▸ **Work to be completed**
Only the lines from the one bearing "[20:06.20-20:07.20]" through the end of the entries should be output, exactly as they stand, and pictures should be skipped.

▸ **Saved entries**

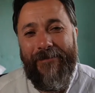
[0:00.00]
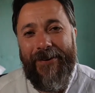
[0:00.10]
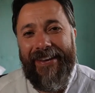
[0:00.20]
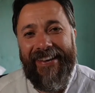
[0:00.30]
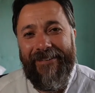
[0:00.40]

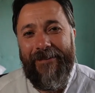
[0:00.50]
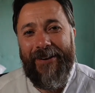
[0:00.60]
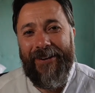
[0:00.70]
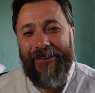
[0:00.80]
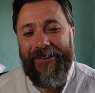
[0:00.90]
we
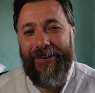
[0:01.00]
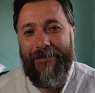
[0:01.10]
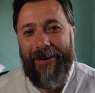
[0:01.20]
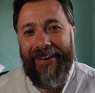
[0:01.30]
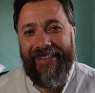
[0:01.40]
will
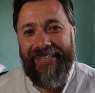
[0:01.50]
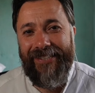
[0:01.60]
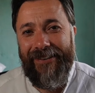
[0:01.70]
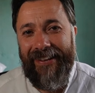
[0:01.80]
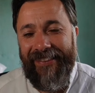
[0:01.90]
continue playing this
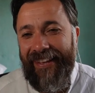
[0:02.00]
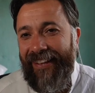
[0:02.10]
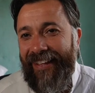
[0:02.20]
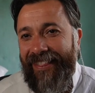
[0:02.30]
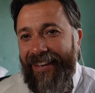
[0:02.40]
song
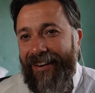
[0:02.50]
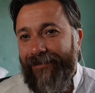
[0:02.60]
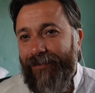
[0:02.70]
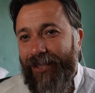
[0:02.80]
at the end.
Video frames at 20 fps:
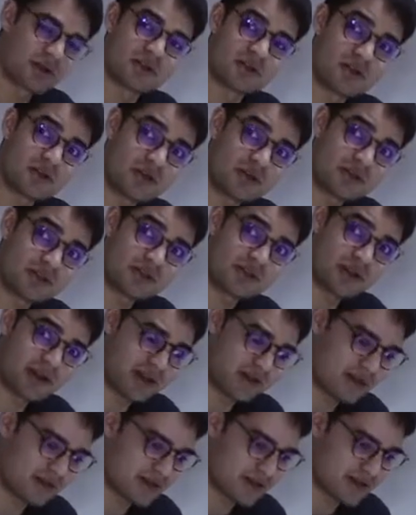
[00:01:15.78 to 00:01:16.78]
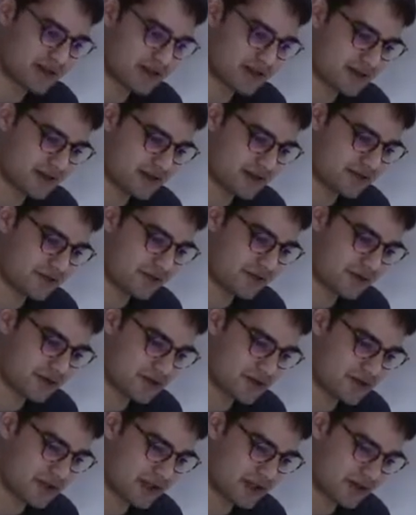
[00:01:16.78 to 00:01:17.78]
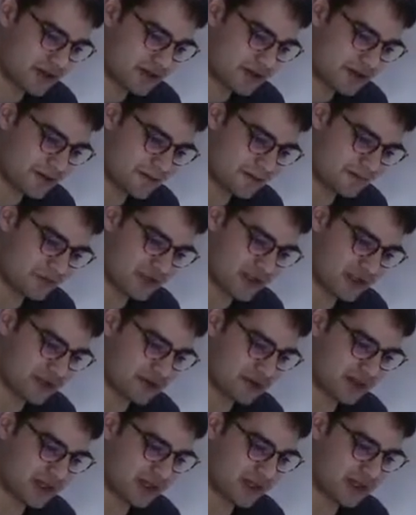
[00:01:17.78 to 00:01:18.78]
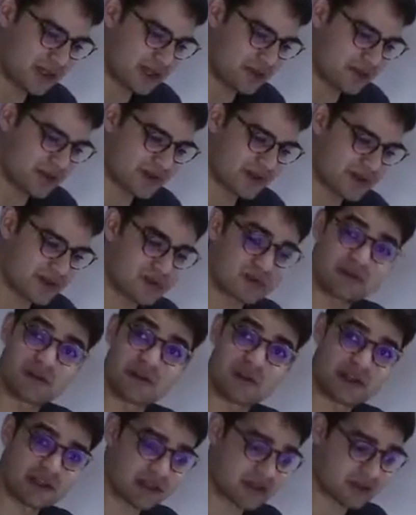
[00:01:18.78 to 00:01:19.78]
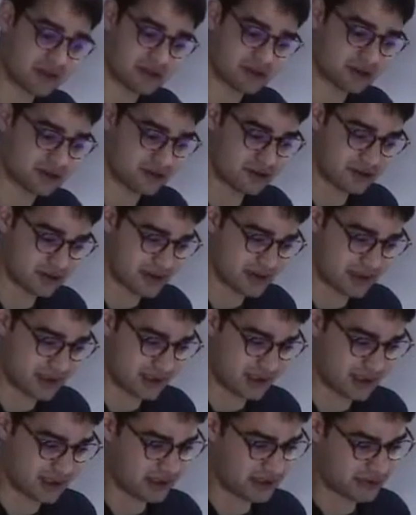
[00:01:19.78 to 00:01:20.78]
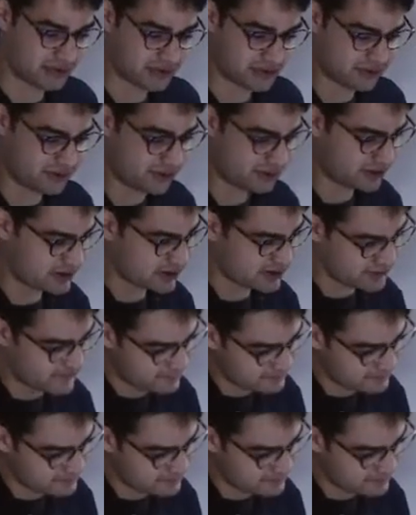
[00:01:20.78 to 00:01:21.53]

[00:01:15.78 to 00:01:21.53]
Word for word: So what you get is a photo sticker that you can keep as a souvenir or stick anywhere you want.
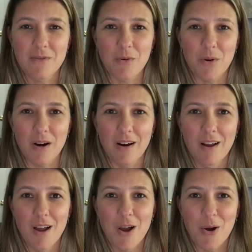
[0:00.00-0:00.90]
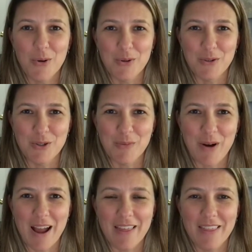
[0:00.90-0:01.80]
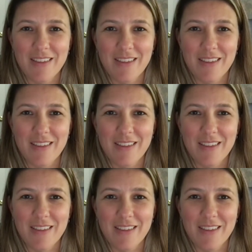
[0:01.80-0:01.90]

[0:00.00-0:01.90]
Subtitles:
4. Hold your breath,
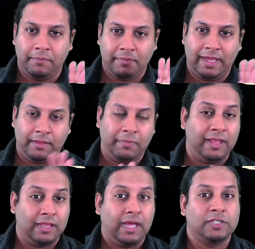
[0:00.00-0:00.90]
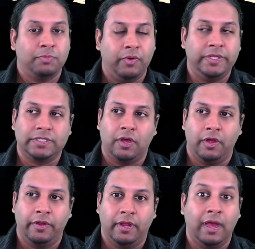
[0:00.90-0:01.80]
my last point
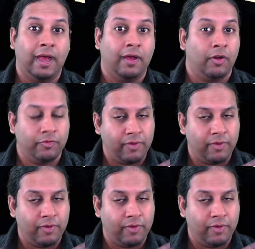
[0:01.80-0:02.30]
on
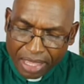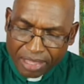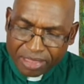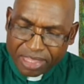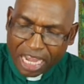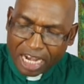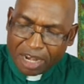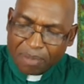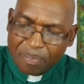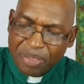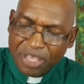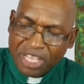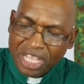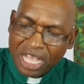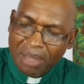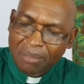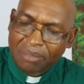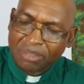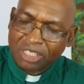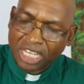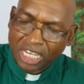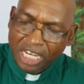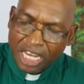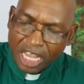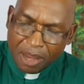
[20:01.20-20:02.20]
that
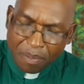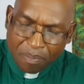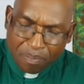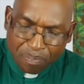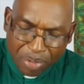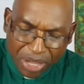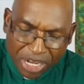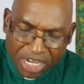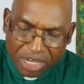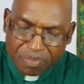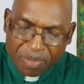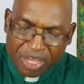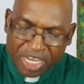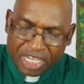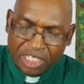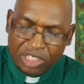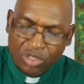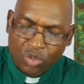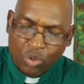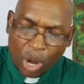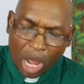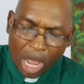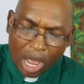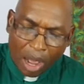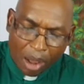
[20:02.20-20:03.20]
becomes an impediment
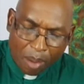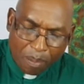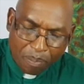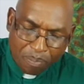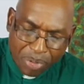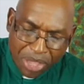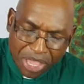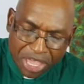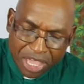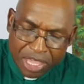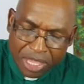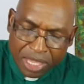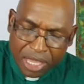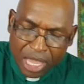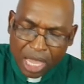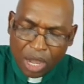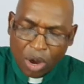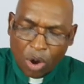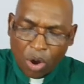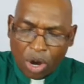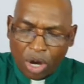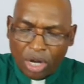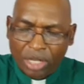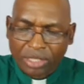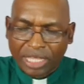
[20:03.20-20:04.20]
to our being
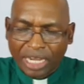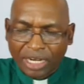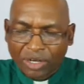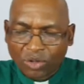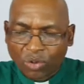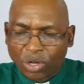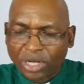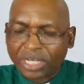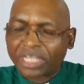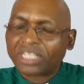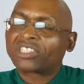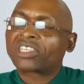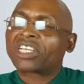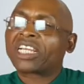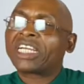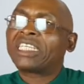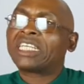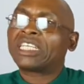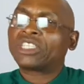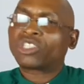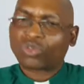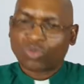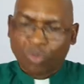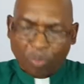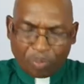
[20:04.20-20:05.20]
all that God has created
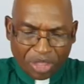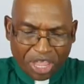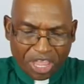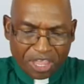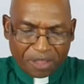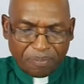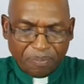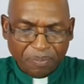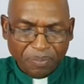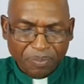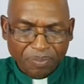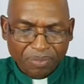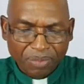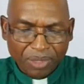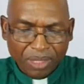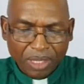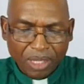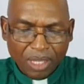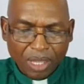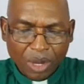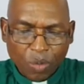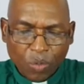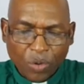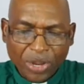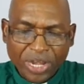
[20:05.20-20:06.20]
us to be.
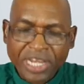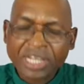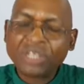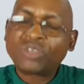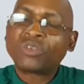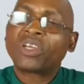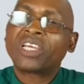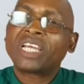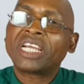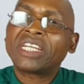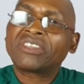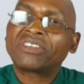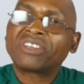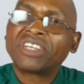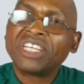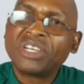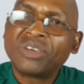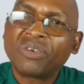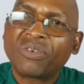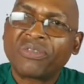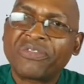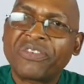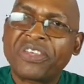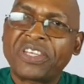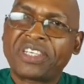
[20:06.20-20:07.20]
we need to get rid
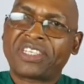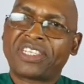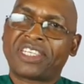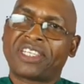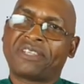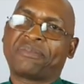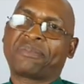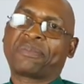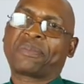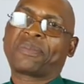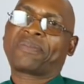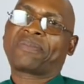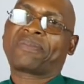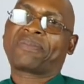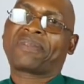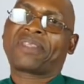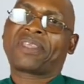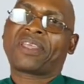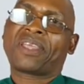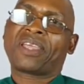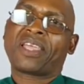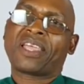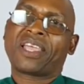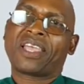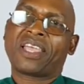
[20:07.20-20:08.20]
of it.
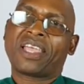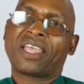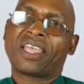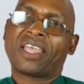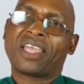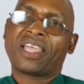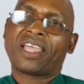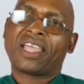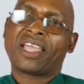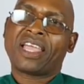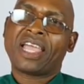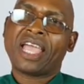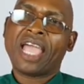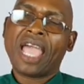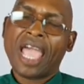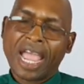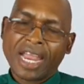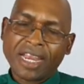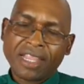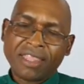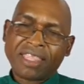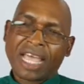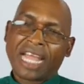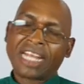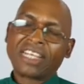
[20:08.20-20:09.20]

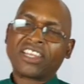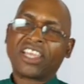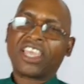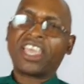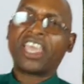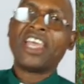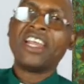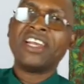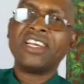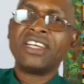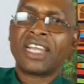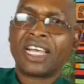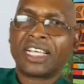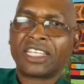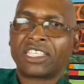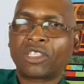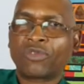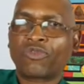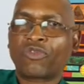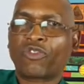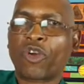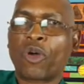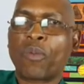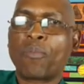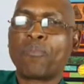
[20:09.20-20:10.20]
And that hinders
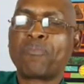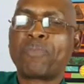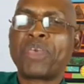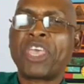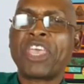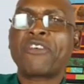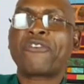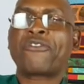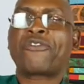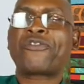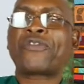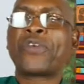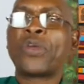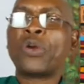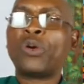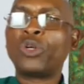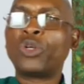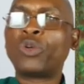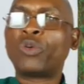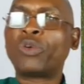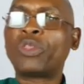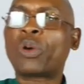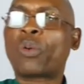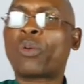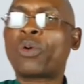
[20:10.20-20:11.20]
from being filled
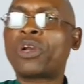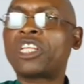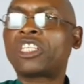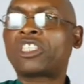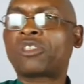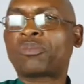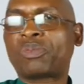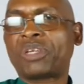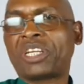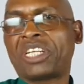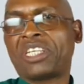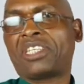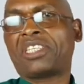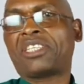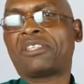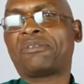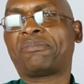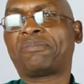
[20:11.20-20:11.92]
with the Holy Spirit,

▸ **Task output**
[20:06.20-20:07.20]
we need to get rid
[20:07.20-20:08.20]
of it.
[20:08.20-20:09.20]

[20:09.20-20:10.20]
And that hinders
[20:10.20-20:11.20]
from being filled
[20:11.20-20:11.92]
with the Holy Spirit,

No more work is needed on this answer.